There are natural non-biological behavioral disorders, at least in their true origin. We will remember that they can come from 2 contexts: breeding or environmental conditions.
Apart from disorders specifically related to reproduction (genetics), the rearing conditions are the first potential factor for developing proven and identified diseases. Sensory or relational deprivation, mistreatment, malnutrition… will indelibly mark a dog as soon as it occurs during its first 3 weeks of life. The well-known kennel syndrome is an example:
However, dogs affected by this syndrome manage to live very well in a family with some non-medicinal but relational arrangements.
However, puppies that develop a permanent aggressiveness very early on will have no chance to integrate, not even with medical treatment, leading to the extreme solution of euthanasia.
A poorly conducted socialization with other dogs and humans, between 4 and 8 weeks of age, can be a handicap, but not at all impossible or irreversible.

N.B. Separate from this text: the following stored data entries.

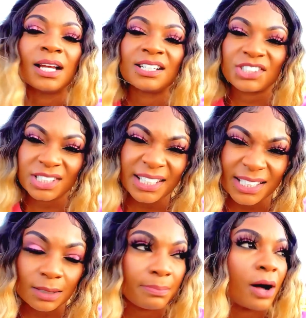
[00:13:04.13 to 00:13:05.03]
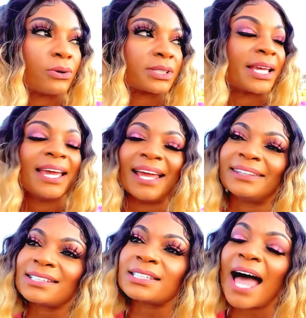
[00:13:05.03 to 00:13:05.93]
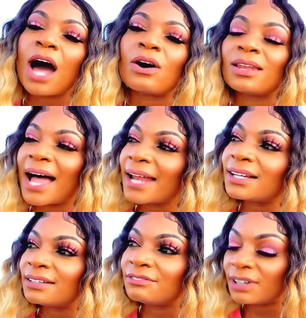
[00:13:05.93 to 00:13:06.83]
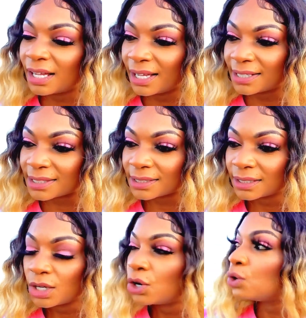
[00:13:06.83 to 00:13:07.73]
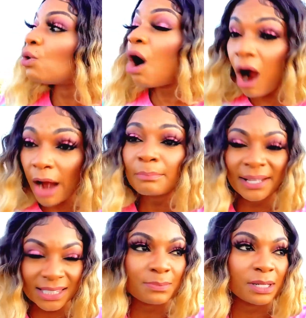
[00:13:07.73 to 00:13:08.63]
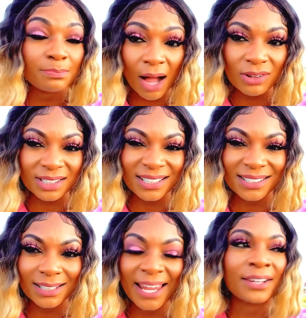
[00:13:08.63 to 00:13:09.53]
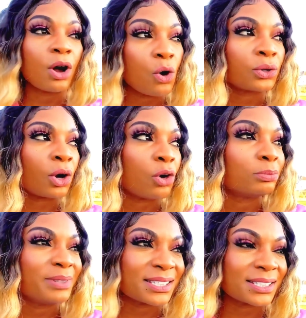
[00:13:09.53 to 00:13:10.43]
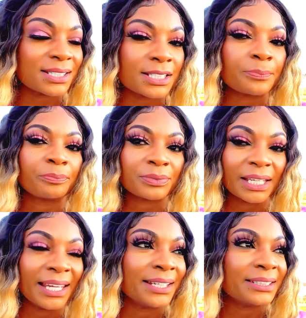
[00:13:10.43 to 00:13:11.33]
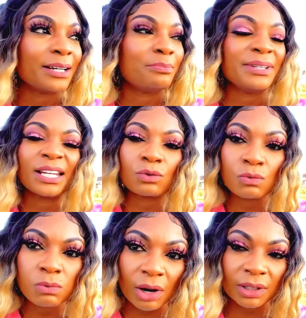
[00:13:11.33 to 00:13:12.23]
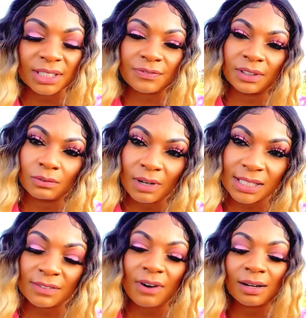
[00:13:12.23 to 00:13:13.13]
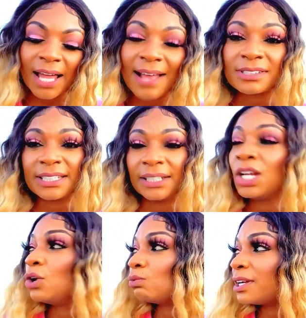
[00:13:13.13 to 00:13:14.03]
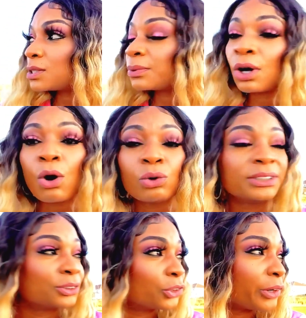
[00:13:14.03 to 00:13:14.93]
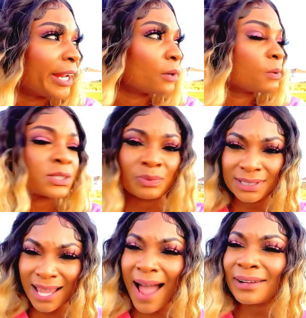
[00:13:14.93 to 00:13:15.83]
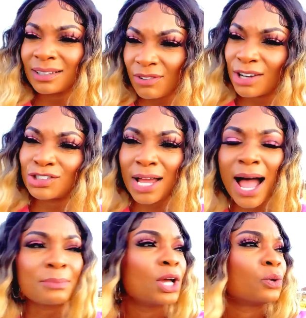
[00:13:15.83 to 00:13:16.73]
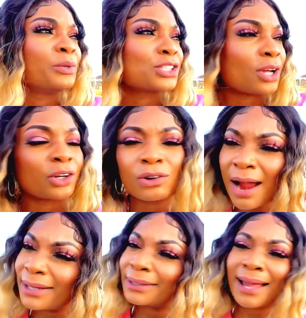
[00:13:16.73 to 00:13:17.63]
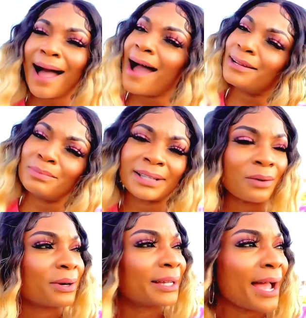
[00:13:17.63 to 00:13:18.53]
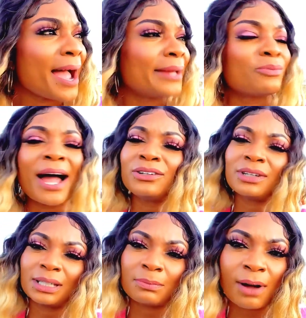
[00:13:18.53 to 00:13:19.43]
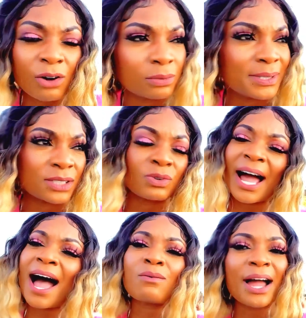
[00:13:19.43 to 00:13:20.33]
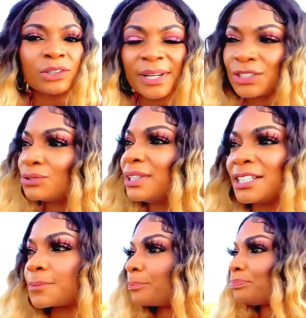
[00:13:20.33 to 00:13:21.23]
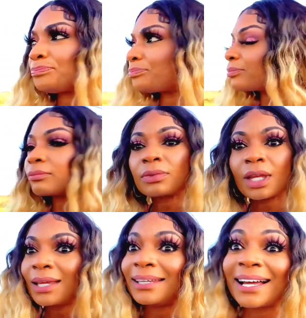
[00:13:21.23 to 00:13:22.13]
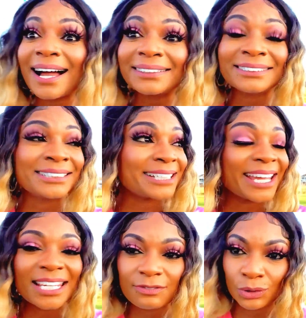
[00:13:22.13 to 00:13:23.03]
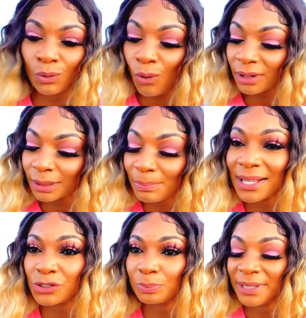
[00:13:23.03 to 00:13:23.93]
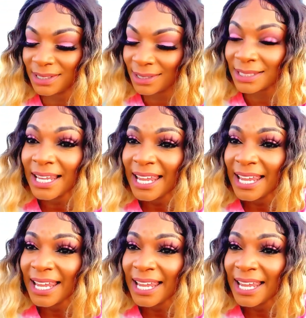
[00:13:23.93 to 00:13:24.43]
She is a boss. And this is how a lot of us who are meant to be bosses and own our own businesses end up being workers for the rest of our lives. And then once we're old and gray, or once we tired of our job, we start crying to God and be like, well, God, why you ain't give me my own business? God, why you ain't do this? God gave you all the puzzle pieces.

This is almost natural (according to the theory of evolution).
Dog training, sports, shows, etc., can develop behavioral disorders ranging from licking (self-mutilation) to self-injury (direct attack without threat). The effects of poor conditioning are primarily symptomatic of
a significant failure of communication between man and dog ;
acute suffering of the dog.
It is an illusion to treat or correct a behavioral disorder by education/dressing. On the other hand, it can be beneficial to establish good practices and relationships, to propose to the dog other behaviors than those judged inappropriate, which he will adopt when he no longer has a clear need for them.
Practically all disorders that are not genetic or biological come from relational problems. The mere possession of a dog induces, at the origin, the possible and probable development of relational disorders (within the framework of a relationship between man and dog). Should we, therefore, feel guilty?

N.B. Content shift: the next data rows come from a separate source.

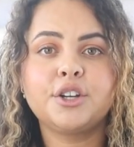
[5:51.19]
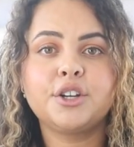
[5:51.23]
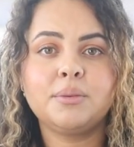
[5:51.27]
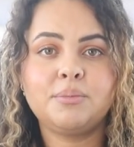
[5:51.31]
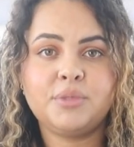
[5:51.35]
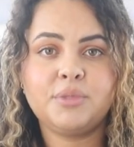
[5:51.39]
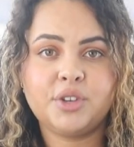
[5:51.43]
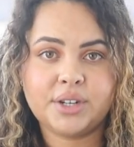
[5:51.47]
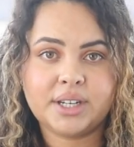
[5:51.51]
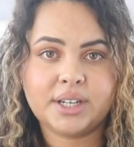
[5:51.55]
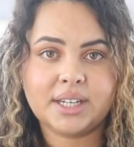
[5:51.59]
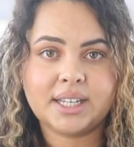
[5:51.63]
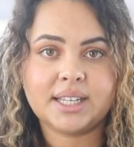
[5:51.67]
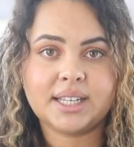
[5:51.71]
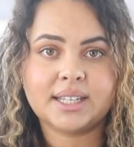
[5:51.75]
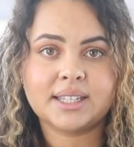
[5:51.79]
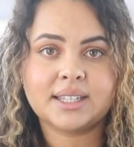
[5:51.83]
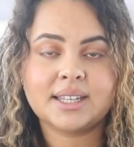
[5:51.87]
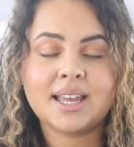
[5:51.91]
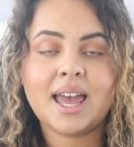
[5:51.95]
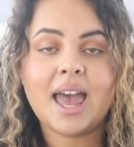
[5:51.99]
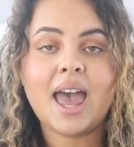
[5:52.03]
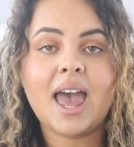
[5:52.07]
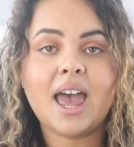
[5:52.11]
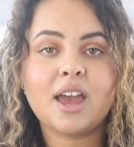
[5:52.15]

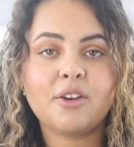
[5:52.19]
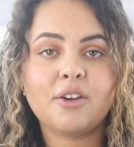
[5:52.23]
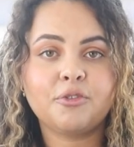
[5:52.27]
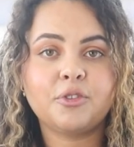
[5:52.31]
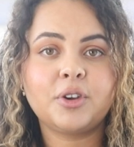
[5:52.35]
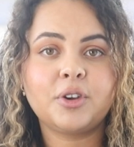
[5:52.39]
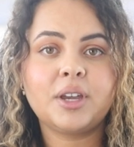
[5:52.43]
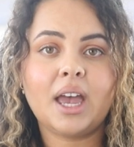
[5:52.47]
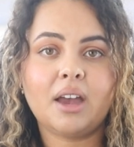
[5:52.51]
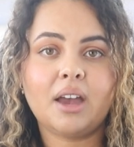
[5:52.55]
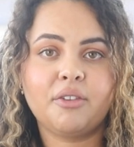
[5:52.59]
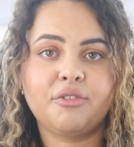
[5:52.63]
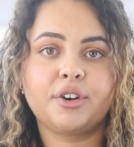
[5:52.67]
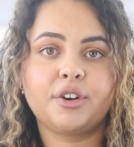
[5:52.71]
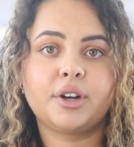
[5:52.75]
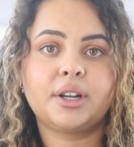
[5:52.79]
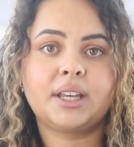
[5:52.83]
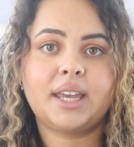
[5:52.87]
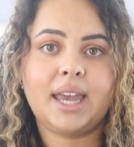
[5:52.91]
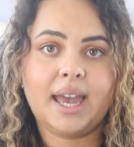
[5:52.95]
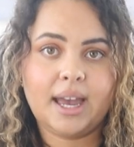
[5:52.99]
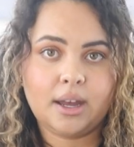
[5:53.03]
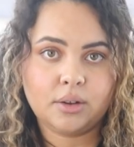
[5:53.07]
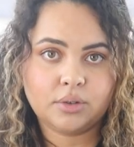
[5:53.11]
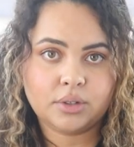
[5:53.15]
communities, every
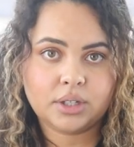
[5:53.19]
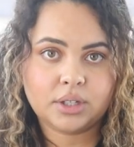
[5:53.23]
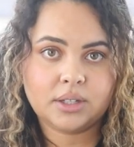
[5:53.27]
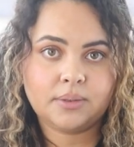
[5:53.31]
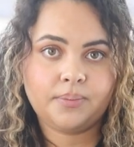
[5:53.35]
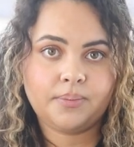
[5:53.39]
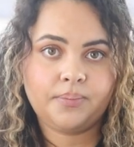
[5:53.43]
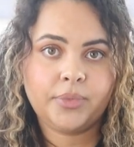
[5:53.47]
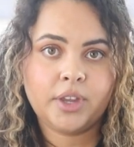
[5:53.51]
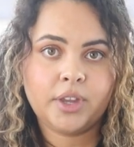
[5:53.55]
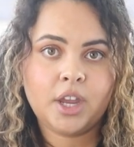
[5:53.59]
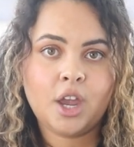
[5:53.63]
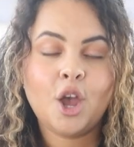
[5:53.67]
effort counts.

Methodology of investigation
Whatever one may think, it is not possible, just by observing behavior, to determine its cause or origin. We can suspect a medical, environmental, or another source, but without investigation, it can never be determined correctly. The effects can be masked or reduced, but rarely can we be sure they will not reappear. Two professionals are in the best position to help you deal with the situation and provide reliable answers: the veterinarian and the dog behaviorist.
The veterinarian is the only one authorized to diagnose, treat, prescribe and operate (surgery) on the animal. In case of suspected disorders, a medical visit, or even a few more advanced analyses, will always be an excellent preamble to rule out or to put forward, depending on the case, a medical (not psychiatric) cause. Three crucial questions should then be asked:
- Is the disorder presented as the consequence of a biological or genetic condition or the dog’s environment?

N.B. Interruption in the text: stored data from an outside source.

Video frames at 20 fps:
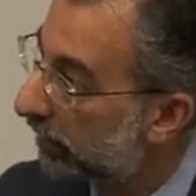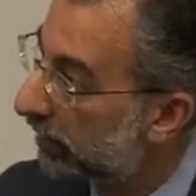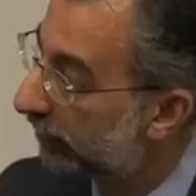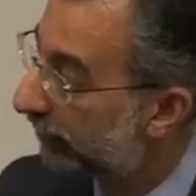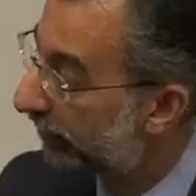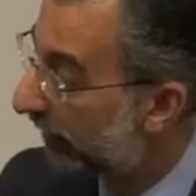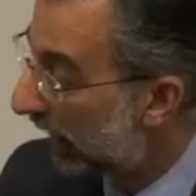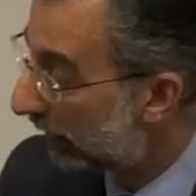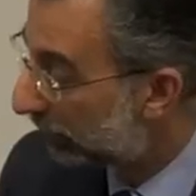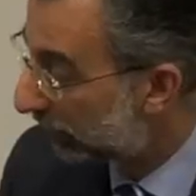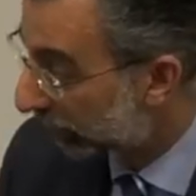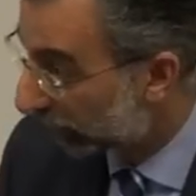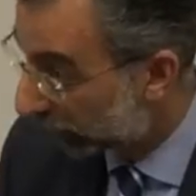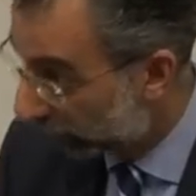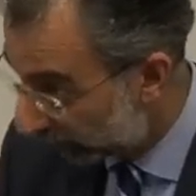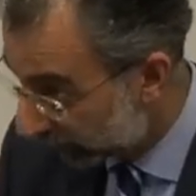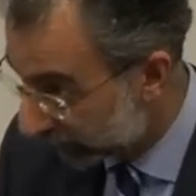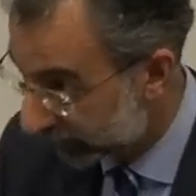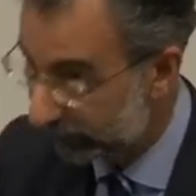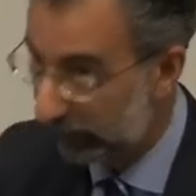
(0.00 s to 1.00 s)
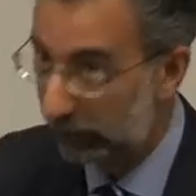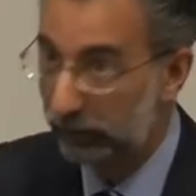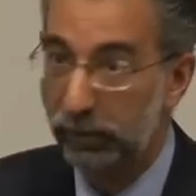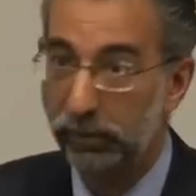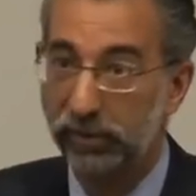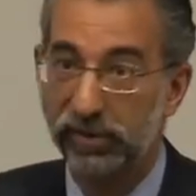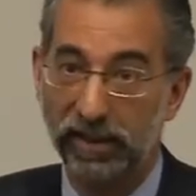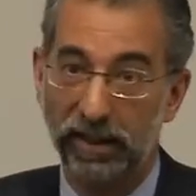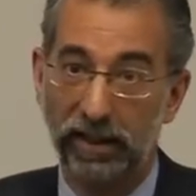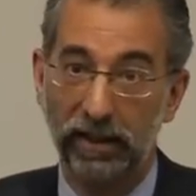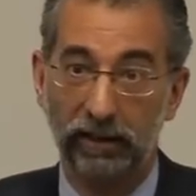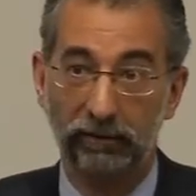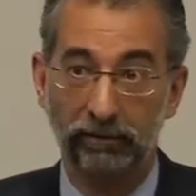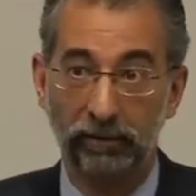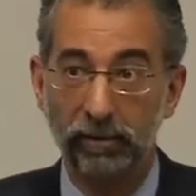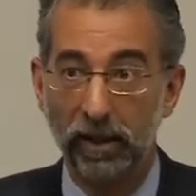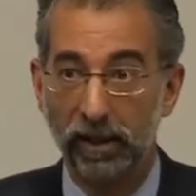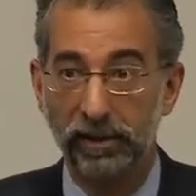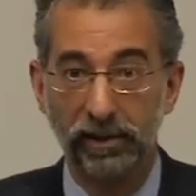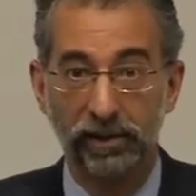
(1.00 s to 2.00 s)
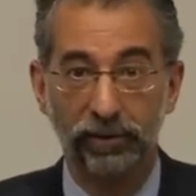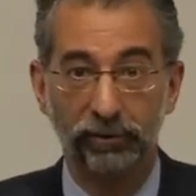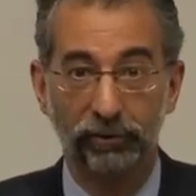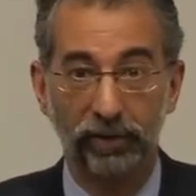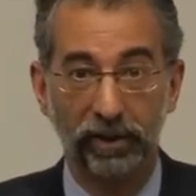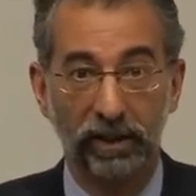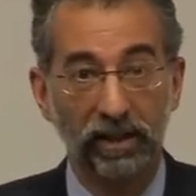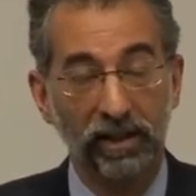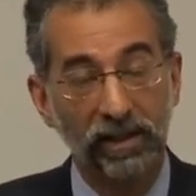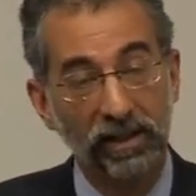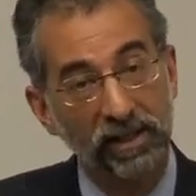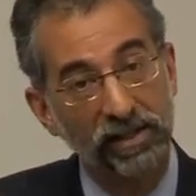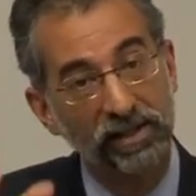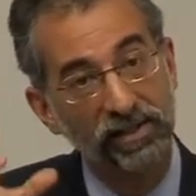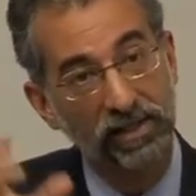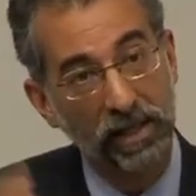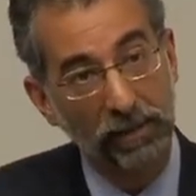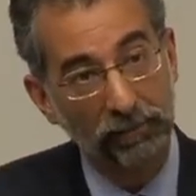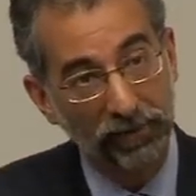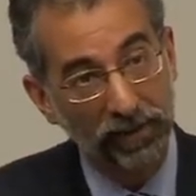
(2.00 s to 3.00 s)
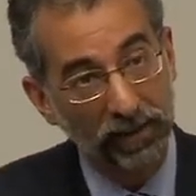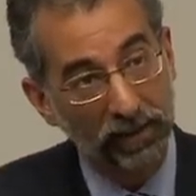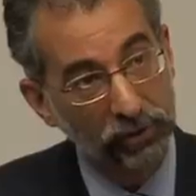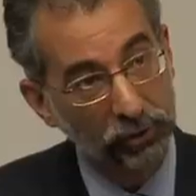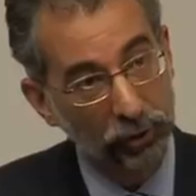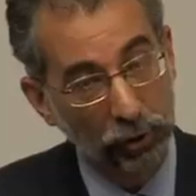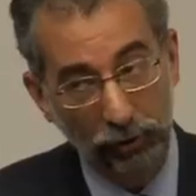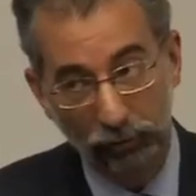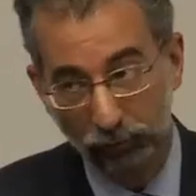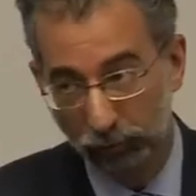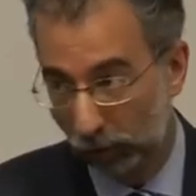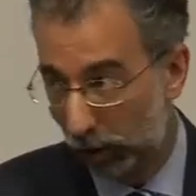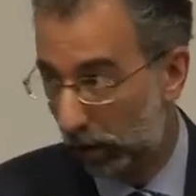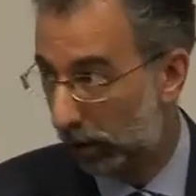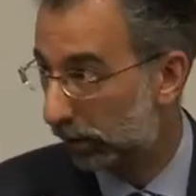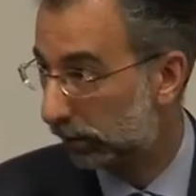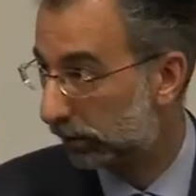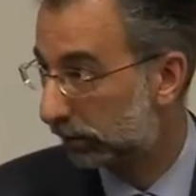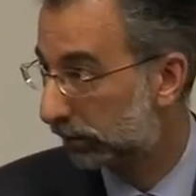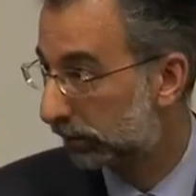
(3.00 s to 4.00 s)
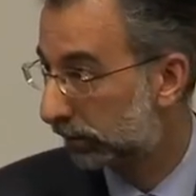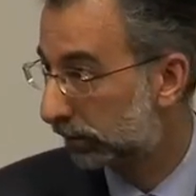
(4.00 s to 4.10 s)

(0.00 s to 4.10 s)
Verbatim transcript: The family, the Lawrence family, was saying from nineteen oh three, something's gone wrong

- Is the diagnosis based on a strict and objective observation of the situation, or is it a response to a proposal, direct or indirect, from a third party (according to the notions of anti-psychiatry or anthropomorphism)?
- Does the medical response end the causes of the diagnosed disorder in whole or in part or only some of its effects?
The canine behaviorist
The canine behaviorist is specifically trained to help understand and provide a comprehensive solution to the dog’s behavioral problems, both curative and preventive. He does not sell medications, sessions, methods, therapy, or behavioral rehabilitation. He only offers his expertise, usually in a single session with an integrated follow-up:
He is, above all, an analyst and a pedagogue who knows the dog well, especially in its family and social environment.
He will never intervene directly on the dog, neither on the medical nor the educational level, but he will be able to locate the source of the supposed disorders and propose the right approach to adoption.
However, if he suspects a medical cause, he must, on an ethical level, suspend his mission and suggest veterinary investigations.
If he were to suggest education/dressing sessions, he would also violate his ethics (conflict of interest).
Good to know: a little bit of everything can be found in the dog world, the best and the worst, no profession escaping it; get informed to find a competent professional.